Discussion by Dr. Ronald Deskin:
Indications for tonsillectomy and adenoidectomy for upper airway obstruction are usually clear cut and absolute indications based on airway obstructions symptoms and physical findings. A sleep study is not necessary unless the history and the physical findings do not agree or there is some suspicion of a central apnea component. Indications for recurrent tonsillitis are based on the individual patient but in general the numbers of infection per year as stated in the grand rounds text are adhered to. A child who has fewer episodes than stated in the text but who has severe illness with each infection requiring long term bed rest, school absence or hospitalization might be considered for surgery with fewer numbers of acute episodes.
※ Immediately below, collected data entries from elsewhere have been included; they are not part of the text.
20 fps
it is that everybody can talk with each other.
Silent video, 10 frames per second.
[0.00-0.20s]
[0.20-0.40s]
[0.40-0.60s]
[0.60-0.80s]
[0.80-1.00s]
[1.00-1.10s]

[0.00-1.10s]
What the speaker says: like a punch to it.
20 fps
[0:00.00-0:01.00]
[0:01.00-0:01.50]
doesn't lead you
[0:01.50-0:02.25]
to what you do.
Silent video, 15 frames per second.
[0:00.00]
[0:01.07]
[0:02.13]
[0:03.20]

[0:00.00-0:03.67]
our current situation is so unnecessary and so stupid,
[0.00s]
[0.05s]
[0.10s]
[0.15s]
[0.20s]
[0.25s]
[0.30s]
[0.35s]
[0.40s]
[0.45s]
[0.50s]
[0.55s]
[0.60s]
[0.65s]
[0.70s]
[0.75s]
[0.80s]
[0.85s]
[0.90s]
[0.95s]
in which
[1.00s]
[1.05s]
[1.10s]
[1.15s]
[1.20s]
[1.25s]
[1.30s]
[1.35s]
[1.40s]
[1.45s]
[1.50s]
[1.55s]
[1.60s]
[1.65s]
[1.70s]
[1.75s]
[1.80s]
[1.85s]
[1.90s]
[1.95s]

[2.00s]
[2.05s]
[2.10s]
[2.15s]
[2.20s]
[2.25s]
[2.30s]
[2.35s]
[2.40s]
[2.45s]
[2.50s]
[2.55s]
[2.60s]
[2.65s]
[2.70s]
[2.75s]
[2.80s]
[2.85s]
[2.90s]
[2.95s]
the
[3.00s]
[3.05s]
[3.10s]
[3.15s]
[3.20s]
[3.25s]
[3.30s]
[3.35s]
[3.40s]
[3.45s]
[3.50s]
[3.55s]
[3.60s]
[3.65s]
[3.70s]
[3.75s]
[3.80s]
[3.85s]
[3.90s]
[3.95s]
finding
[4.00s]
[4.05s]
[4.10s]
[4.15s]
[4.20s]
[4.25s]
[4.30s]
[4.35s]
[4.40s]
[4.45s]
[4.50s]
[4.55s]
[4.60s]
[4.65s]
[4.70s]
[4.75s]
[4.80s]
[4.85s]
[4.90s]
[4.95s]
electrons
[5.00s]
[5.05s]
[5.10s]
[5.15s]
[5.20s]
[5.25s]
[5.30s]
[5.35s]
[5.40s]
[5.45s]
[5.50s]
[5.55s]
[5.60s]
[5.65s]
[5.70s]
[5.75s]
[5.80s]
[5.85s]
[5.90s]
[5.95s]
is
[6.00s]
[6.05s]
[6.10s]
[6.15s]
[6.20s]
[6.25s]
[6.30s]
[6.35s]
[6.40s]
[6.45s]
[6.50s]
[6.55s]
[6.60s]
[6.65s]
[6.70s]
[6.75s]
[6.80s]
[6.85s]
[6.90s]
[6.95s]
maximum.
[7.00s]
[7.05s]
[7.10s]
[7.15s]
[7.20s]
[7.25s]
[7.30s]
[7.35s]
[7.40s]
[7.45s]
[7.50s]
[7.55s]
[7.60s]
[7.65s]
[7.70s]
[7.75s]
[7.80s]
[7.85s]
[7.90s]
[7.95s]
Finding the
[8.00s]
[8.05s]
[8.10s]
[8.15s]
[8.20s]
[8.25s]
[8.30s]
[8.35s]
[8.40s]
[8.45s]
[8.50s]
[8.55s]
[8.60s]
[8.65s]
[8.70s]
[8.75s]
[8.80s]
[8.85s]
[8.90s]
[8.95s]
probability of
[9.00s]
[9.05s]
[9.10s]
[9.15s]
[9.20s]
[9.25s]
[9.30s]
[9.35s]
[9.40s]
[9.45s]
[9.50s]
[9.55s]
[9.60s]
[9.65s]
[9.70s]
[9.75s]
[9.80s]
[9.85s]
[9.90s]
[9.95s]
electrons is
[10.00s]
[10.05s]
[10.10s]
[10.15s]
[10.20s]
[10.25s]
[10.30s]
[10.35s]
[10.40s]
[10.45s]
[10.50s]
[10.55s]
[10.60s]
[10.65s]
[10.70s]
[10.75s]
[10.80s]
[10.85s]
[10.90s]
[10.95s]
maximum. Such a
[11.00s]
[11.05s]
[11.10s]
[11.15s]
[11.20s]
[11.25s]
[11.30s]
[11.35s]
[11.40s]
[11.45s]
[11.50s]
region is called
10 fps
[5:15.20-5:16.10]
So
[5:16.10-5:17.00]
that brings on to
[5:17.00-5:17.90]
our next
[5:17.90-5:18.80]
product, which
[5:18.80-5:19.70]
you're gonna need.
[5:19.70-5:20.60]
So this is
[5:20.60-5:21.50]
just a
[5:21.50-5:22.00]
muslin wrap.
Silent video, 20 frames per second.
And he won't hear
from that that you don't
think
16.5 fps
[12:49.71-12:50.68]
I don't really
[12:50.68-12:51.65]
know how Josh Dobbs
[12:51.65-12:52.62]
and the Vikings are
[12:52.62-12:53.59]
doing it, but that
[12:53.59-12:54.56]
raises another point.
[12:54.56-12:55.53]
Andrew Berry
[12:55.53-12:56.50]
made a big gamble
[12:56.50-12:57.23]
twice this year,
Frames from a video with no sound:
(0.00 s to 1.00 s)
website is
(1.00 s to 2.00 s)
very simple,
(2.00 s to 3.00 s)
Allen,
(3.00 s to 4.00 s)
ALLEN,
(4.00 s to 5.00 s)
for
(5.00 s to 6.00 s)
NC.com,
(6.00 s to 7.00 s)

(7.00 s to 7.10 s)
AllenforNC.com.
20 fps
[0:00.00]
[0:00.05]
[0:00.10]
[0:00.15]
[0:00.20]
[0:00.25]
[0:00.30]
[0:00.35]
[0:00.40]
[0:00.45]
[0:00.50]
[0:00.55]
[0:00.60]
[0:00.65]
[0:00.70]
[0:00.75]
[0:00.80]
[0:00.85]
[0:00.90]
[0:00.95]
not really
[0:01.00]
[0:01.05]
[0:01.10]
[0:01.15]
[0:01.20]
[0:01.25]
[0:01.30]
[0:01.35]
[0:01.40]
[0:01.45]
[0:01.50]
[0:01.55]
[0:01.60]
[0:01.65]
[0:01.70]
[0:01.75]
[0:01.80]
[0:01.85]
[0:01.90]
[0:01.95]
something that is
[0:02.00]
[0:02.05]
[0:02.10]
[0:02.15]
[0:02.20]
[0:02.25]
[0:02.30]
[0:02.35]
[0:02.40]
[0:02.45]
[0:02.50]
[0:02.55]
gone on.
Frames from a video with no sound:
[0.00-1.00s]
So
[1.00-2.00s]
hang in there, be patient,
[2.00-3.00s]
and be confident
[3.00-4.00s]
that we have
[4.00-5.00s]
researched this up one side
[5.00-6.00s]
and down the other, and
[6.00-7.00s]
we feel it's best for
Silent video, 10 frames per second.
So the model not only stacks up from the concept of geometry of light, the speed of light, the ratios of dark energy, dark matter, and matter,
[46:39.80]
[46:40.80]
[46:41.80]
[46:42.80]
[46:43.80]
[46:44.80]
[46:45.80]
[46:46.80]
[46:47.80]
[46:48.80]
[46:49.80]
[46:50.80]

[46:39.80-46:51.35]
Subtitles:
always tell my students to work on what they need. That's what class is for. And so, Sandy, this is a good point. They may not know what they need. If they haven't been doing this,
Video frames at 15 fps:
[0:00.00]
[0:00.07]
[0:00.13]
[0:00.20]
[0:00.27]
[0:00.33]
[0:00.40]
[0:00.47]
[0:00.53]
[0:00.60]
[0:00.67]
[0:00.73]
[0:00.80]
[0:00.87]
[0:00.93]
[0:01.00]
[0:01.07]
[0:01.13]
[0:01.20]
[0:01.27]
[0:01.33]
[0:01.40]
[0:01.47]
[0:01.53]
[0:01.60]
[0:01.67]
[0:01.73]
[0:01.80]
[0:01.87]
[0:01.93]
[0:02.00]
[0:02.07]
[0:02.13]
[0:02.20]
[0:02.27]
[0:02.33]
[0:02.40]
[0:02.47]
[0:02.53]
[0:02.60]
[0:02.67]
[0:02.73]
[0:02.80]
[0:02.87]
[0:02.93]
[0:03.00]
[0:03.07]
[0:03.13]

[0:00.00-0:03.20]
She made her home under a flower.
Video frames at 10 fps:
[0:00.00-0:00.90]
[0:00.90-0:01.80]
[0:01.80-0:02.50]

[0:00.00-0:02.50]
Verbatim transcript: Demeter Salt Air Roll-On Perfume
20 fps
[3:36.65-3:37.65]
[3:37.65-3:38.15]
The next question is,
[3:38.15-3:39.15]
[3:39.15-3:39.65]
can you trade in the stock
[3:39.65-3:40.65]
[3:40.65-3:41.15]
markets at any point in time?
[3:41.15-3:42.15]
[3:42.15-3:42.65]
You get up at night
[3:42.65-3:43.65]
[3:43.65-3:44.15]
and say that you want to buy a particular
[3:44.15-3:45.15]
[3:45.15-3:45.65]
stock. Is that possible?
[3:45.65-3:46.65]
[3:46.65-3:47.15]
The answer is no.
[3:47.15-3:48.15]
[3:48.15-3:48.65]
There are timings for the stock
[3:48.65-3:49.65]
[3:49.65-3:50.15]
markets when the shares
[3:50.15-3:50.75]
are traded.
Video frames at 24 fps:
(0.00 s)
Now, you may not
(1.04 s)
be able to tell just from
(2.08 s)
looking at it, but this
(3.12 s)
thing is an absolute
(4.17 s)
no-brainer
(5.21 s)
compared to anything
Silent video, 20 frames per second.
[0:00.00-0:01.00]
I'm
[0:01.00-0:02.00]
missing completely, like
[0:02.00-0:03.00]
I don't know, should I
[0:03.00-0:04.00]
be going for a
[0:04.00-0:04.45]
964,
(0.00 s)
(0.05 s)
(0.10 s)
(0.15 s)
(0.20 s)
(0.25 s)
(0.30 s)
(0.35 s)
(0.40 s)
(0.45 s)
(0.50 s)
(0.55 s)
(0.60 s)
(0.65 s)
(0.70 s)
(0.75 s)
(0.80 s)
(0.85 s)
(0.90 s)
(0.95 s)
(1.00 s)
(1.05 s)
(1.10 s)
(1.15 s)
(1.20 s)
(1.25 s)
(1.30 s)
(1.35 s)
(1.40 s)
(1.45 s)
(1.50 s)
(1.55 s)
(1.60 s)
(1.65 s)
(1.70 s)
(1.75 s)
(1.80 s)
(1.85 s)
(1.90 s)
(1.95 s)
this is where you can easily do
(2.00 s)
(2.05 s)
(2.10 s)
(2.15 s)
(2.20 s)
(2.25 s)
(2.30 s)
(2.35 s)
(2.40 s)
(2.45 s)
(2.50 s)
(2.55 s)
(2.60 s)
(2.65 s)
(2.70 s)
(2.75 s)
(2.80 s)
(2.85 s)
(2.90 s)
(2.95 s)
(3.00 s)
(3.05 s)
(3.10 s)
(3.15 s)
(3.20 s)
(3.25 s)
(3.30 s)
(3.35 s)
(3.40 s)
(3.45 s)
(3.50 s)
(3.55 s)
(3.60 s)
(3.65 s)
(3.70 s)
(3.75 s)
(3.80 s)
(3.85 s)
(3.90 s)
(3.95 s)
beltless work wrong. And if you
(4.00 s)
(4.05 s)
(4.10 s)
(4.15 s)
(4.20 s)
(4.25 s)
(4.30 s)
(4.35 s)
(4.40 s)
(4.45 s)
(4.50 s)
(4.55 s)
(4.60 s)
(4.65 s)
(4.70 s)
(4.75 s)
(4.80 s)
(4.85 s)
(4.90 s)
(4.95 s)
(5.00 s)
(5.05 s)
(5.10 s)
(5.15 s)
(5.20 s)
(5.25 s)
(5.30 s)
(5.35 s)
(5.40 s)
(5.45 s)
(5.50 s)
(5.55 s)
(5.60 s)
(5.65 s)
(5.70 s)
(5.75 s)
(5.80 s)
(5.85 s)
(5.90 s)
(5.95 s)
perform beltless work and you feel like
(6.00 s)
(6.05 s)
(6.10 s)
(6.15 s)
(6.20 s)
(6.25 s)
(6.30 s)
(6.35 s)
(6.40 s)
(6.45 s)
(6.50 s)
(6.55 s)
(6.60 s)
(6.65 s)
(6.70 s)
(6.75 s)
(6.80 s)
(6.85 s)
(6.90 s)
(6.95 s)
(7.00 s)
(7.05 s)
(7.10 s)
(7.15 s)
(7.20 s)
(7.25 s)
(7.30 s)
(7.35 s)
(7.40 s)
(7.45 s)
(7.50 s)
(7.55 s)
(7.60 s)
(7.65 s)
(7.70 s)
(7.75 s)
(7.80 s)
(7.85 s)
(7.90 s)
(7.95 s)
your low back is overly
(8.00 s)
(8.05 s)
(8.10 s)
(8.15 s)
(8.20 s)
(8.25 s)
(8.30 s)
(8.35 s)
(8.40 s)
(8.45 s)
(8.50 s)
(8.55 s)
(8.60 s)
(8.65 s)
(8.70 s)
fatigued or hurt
Post-operative sedation and strong analgesia should be avoided in small children who have tonsillectomy and adenoidectomy for upper airway obstruction. Tylenol generally is adequate and codeine may be used carefully for children over 5 to 6 years of age.
The use of Beta-Lactamase stable antibiotics should be considered for treatment of recurrent acute tonsillitis and for cases of chronic tonsillitis. Beta-Lactamase producing bacteria may be inactivating the penicillin antibiotic and making the strep throat persist or recur quickly.
A reasonable laboratory work-up for routine tonsillectomy and adenoidectomy in children would include a hematocrit level. Knowing that the child is not anemic is important in pre-operative planning and provides a baseline should post-operative bleeding occur and a post-operative hematocrit is being evaluated.